Stored data
───
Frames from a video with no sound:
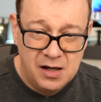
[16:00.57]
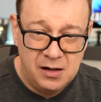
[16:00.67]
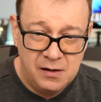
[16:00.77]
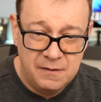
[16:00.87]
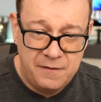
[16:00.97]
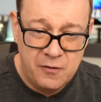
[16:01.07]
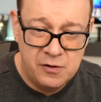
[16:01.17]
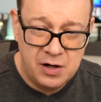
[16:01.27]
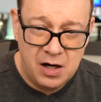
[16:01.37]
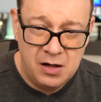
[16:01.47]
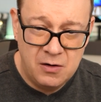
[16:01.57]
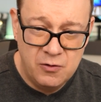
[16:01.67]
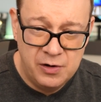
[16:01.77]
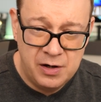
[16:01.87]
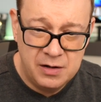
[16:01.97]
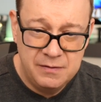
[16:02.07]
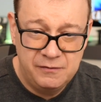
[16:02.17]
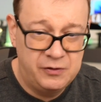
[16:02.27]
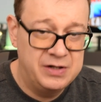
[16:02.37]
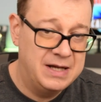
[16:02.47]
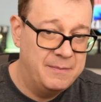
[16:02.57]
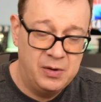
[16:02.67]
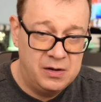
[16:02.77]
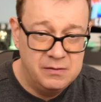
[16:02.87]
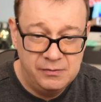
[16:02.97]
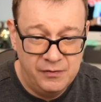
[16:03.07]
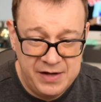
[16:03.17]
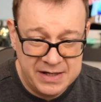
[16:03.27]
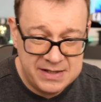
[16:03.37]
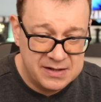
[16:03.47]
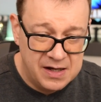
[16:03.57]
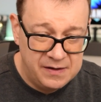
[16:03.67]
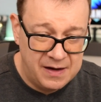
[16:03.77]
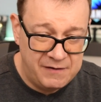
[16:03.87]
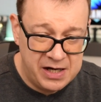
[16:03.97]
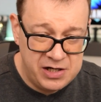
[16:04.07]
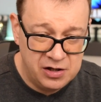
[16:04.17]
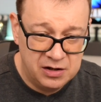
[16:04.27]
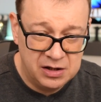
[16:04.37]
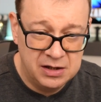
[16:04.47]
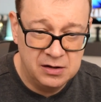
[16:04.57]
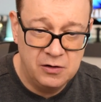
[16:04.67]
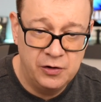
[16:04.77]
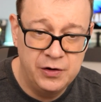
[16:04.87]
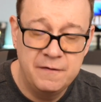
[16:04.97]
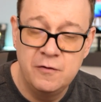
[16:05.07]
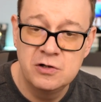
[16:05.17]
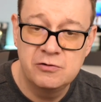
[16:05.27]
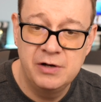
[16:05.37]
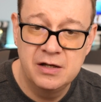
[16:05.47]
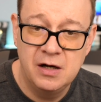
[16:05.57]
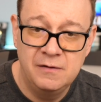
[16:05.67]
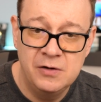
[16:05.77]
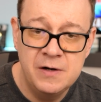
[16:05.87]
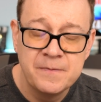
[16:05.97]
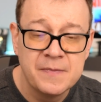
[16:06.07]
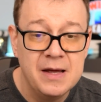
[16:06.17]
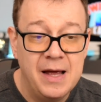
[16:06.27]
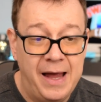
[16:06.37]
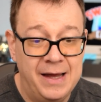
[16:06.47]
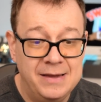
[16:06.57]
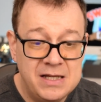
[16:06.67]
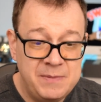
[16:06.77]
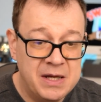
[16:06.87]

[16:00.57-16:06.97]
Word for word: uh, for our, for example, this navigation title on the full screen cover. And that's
───
Copy every line of the data word for word, omitting the images.

Frames from a video with no sound:
[16:00.57]
[16:00.67]
[16:00.77]
[16:00.87]
[16:00.97]
[16:01.07]
[16:01.17]
[16:01.27]
[16:01.37]
[16:01.47]
[16:01.57]
[16:01.67]
[16:01.77]
[16:01.87]
[16:01.97]
[16:02.07]
[16:02.17]
[16:02.27]
[16:02.37]
[16:02.47]
[16:02.57]
[16:02.67]
[16:02.77]
[16:02.87]
[16:02.97]
[16:03.07]
[16:03.17]
[16:03.27]
[16:03.37]
[16:03.47]
[16:03.57]
[16:03.67]
[16:03.77]
[16:03.87]
[16:03.97]
[16:04.07]
[16:04.17]
[16:04.27]
[16:04.37]
[16:04.47]
[16:04.57]
[16:04.67]
[16:04.77]
[16:04.87]
[16:04.97]
[16:05.07]
[16:05.17]
[16:05.27]
[16:05.37]
[16:05.47]
[16:05.57]
[16:05.67]
[16:05.77]
[16:05.87]
[16:05.97]
[16:06.07]
[16:06.17]
[16:06.27]
[16:06.37]
[16:06.47]
[16:06.57]
[16:06.67]
[16:06.77]
[16:06.87]

[16:00.57-16:06.97]
Word for word: uh, for our, for example, this navigation title on the full screen cover. And that's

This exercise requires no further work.